> _Brief_:
From the first line to the last, repeat the data exactly but leave out the pictures.

----

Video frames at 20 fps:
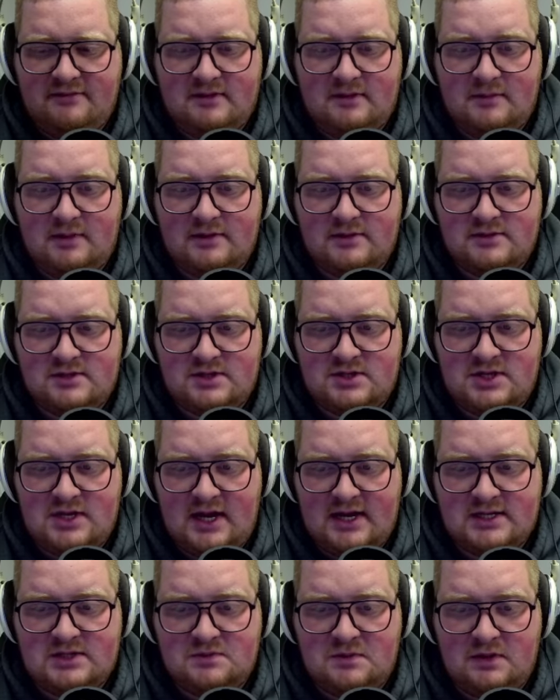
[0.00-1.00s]
I mean, there's a
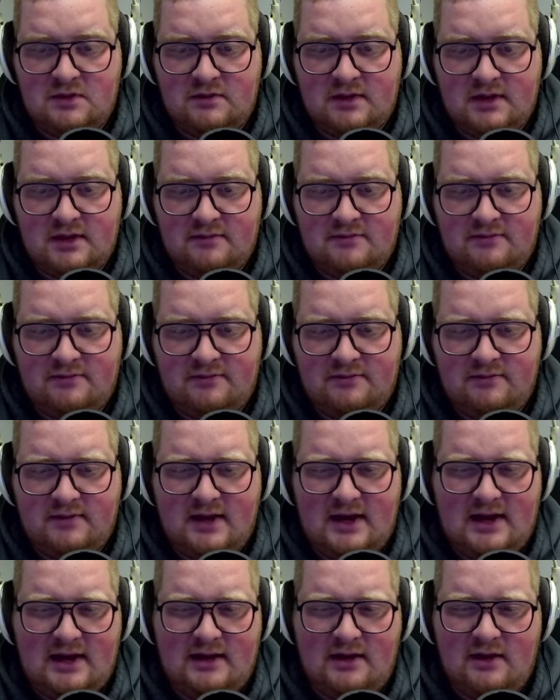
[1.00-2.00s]
chance we don't get a...
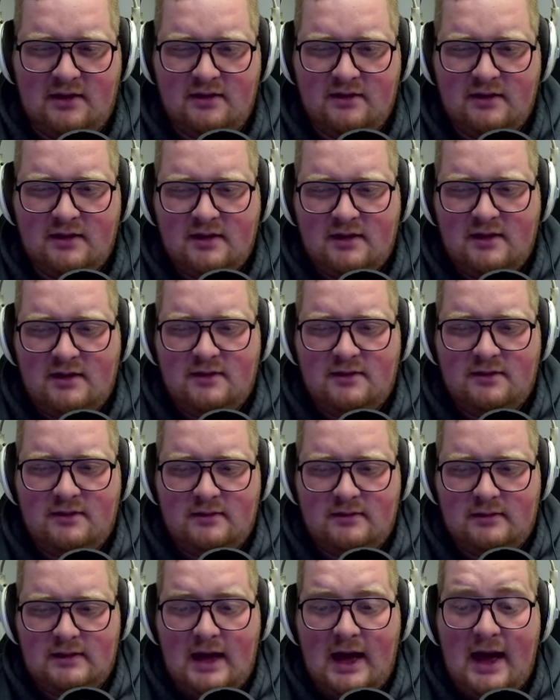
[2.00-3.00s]
no.
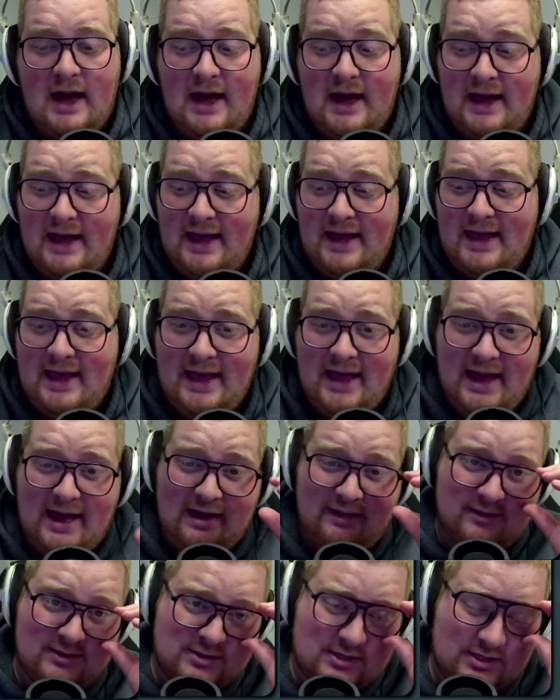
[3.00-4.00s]
Yeah,
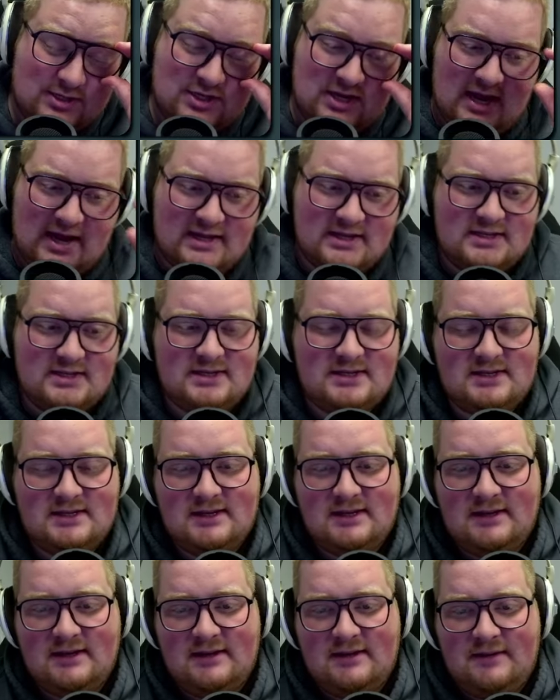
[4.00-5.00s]
there's a chance.
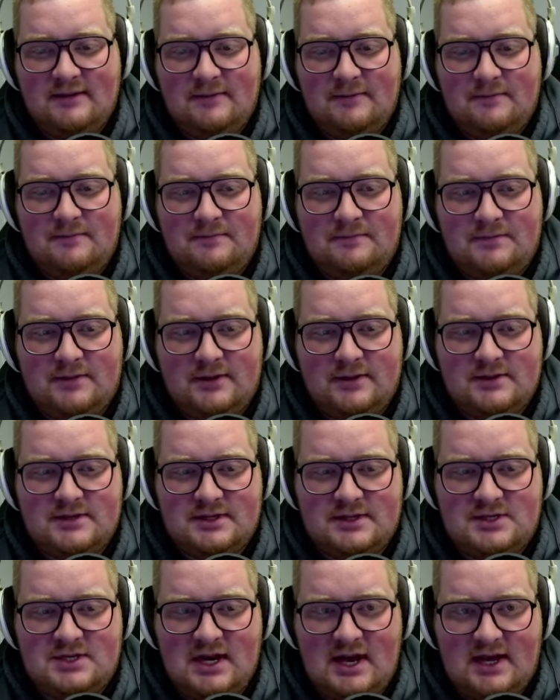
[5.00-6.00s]
There's a
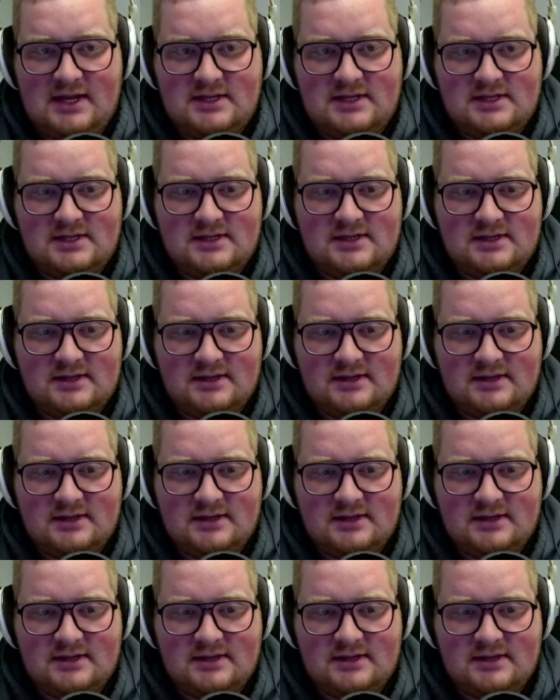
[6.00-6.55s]
chance.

----

> _Task solution_:
Video frames at 20 fps:
[0.00-1.00s]
I mean, there's a
[1.00-2.00s]
chance we don't get a...
[2.00-3.00s]
no.
[3.00-4.00s]
Yeah,
[4.00-5.00s]
there's a chance.
[5.00-6.00s]
There's a
[6.00-6.55s]
chance.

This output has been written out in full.